Without any pictures, output the records exactly as they are.

──────── Extracted information ────────

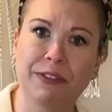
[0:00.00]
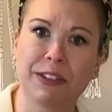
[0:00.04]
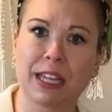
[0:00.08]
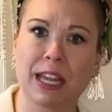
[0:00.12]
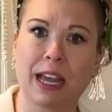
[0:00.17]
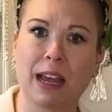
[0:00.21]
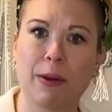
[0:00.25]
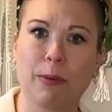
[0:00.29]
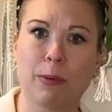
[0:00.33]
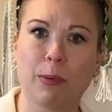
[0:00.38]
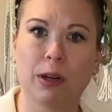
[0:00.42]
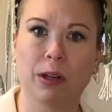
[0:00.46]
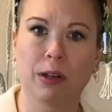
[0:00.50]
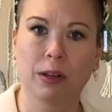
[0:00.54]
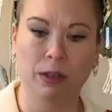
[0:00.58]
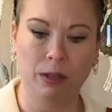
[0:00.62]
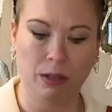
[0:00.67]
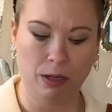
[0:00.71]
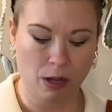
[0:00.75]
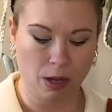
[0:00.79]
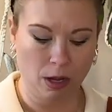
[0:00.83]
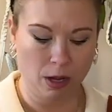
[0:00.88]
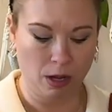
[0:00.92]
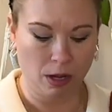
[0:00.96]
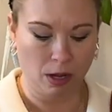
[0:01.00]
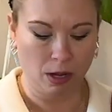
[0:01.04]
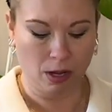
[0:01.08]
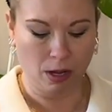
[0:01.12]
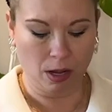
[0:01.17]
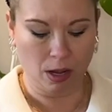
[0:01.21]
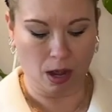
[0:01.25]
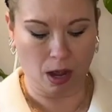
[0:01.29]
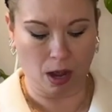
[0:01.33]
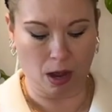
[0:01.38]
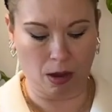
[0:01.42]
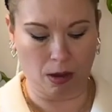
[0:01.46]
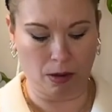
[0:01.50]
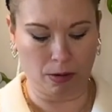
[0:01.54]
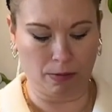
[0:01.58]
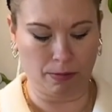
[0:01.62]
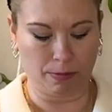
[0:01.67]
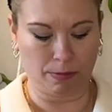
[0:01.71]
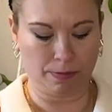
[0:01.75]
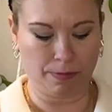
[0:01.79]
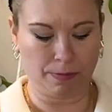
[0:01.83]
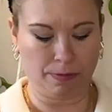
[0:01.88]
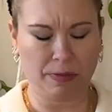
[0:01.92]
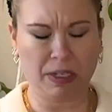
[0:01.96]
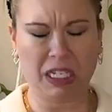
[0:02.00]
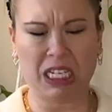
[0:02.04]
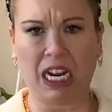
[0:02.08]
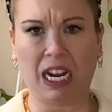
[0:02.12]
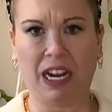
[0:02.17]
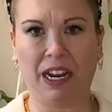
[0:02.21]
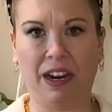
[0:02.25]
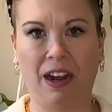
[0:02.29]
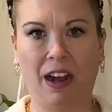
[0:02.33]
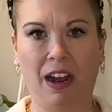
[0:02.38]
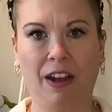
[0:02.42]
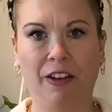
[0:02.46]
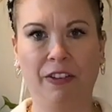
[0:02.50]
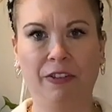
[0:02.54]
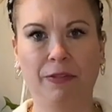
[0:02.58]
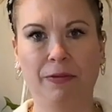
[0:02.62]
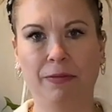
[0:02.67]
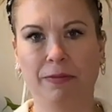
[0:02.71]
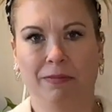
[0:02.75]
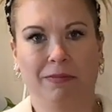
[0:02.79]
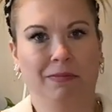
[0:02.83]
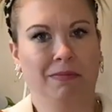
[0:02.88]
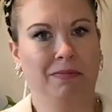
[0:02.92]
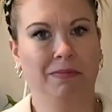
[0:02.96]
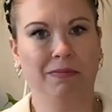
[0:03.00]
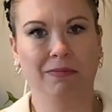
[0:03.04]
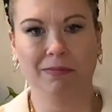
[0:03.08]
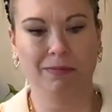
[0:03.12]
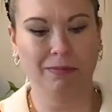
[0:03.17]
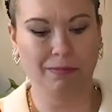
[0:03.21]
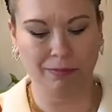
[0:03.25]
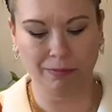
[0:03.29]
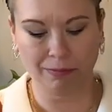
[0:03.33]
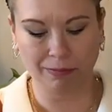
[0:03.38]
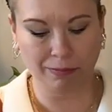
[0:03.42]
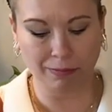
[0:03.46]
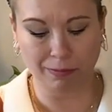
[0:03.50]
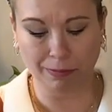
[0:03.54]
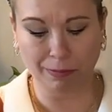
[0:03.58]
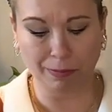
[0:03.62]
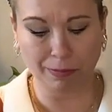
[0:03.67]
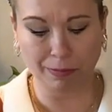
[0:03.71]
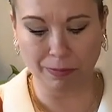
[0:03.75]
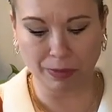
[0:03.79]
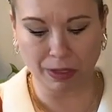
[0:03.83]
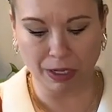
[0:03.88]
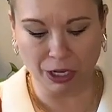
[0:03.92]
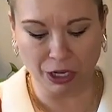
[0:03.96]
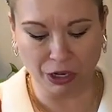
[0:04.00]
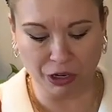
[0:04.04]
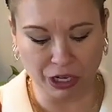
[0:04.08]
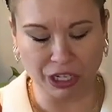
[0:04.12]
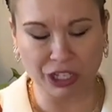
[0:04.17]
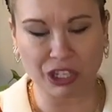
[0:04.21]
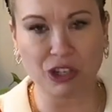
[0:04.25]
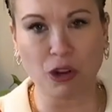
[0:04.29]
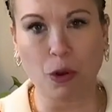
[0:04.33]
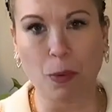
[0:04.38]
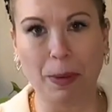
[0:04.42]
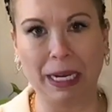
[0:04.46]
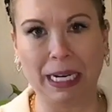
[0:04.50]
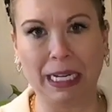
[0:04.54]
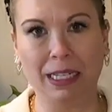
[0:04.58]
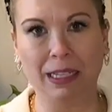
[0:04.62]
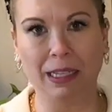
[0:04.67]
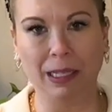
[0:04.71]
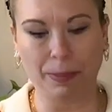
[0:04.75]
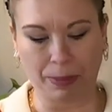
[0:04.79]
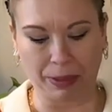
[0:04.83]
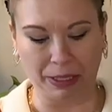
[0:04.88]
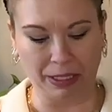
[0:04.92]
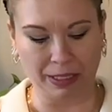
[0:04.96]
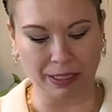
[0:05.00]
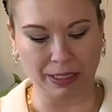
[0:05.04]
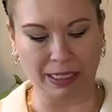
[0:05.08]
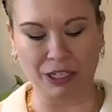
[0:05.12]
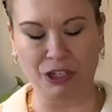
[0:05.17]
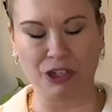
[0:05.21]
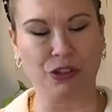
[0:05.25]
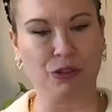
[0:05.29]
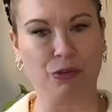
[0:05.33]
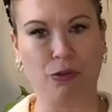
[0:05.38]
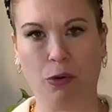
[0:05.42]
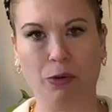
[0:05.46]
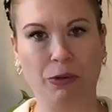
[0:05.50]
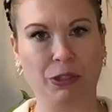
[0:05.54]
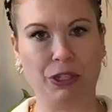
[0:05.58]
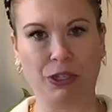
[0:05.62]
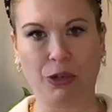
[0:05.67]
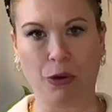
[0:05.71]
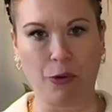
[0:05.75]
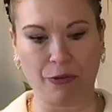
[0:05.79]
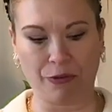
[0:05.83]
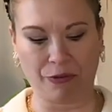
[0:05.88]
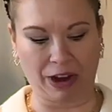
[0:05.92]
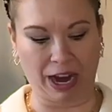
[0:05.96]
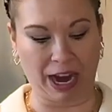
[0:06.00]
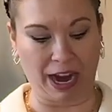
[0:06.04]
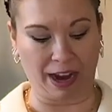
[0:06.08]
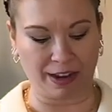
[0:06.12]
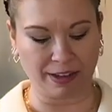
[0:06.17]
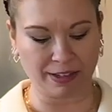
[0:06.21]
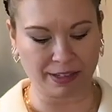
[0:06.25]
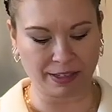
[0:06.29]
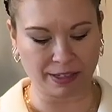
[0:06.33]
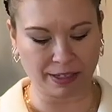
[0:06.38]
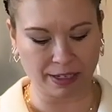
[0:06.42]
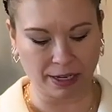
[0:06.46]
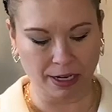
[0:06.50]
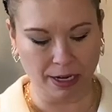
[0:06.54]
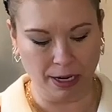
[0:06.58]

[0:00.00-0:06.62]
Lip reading: that will die off. You get so many clippings, it just grows so fast.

────────

## Your response
[0:00.00]
[0:00.04]
[0:00.08]
[0:00.12]
[0:00.17]
[0:00.21]
[0:00.25]
[0:00.29]
[0:00.33]
[0:00.38]
[0:00.42]
[0:00.46]
[0:00.50]
[0:00.54]
[0:00.58]
[0:00.62]
[0:00.67]
[0:00.71]
[0:00.75]
[0:00.79]
[0:00.83]
[0:00.88]
[0:00.92]
[0:00.96]
[0:01.00]
[0:01.04]
[0:01.08]
[0:01.12]
[0:01.17]
[0:01.21]
[0:01.25]
[0:01.29]
[0:01.33]
[0:01.38]
[0:01.42]
[0:01.46]
[0:01.50]
[0:01.54]
[0:01.58]
[0:01.62]
[0:01.67]
[0:01.71]
[0:01.75]
[0:01.79]
[0:01.83]
[0:01.88]
[0:01.92]
[0:01.96]
[0:02.00]
[0:02.04]
[0:02.08]
[0:02.12]
[0:02.17]
[0:02.21]
[0:02.25]
[0:02.29]
[0:02.33]
[0:02.38]
[0:02.42]
[0:02.46]
[0:02.50]
[0:02.54]
[0:02.58]
[0:02.62]
[0:02.67]
[0:02.71]
[0:02.75]
[0:02.79]
[0:02.83]
[0:02.88]
[0:02.92]
[0:02.96]
[0:03.00]
[0:03.04]
[0:03.08]
[0:03.12]
[0:03.17]
[0:03.21]
[0:03.25]
[0:03.29]
[0:03.33]
[0:03.38]
[0:03.42]
[0:03.46]
[0:03.50]
[0:03.54]
[0:03.58]
[0:03.62]
[0:03.67]
[0:03.71]
[0:03.75]
[0:03.79]
[0:03.83]
[0:03.88]
[0:03.92]
[0:03.96]
[0:04.00]
[0:04.04]
[0:04.08]
[0:04.12]
[0:04.17]
[0:04.21]
[0:04.25]
[0:04.29]
[0:04.33]
[0:04.38]
[0:04.42]
[0:04.46]
[0:04.50]
[0:04.54]
[0:04.58]
[0:04.62]
[0:04.67]
[0:04.71]
[0:04.75]
[0:04.79]
[0:04.83]
[0:04.88]
[0:04.92]
[0:04.96]
[0:05.00]
[0:05.04]
[0:05.08]
[0:05.12]
[0:05.17]
[0:05.21]
[0:05.25]
[0:05.29]
[0:05.33]
[0:05.38]
[0:05.42]
[0:05.46]
[0:05.50]
[0:05.54]
[0:05.58]
[0:05.62]
[0:05.67]
[0:05.71]
[0:05.75]
[0:05.79]
[0:05.83]
[0:05.88]
[0:05.92]
[0:05.96]
[0:06.00]
[0:06.04]
[0:06.08]
[0:06.12]
[0:06.17]
[0:06.21]
[0:06.25]
[0:06.29]
[0:06.33]
[0:06.38]
[0:06.42]
[0:06.46]
[0:06.50]
[0:06.54]
[0:06.58]

[0:00.00-0:06.62]
Lip reading: that will die off. You get so many clippings, it just grows so fast.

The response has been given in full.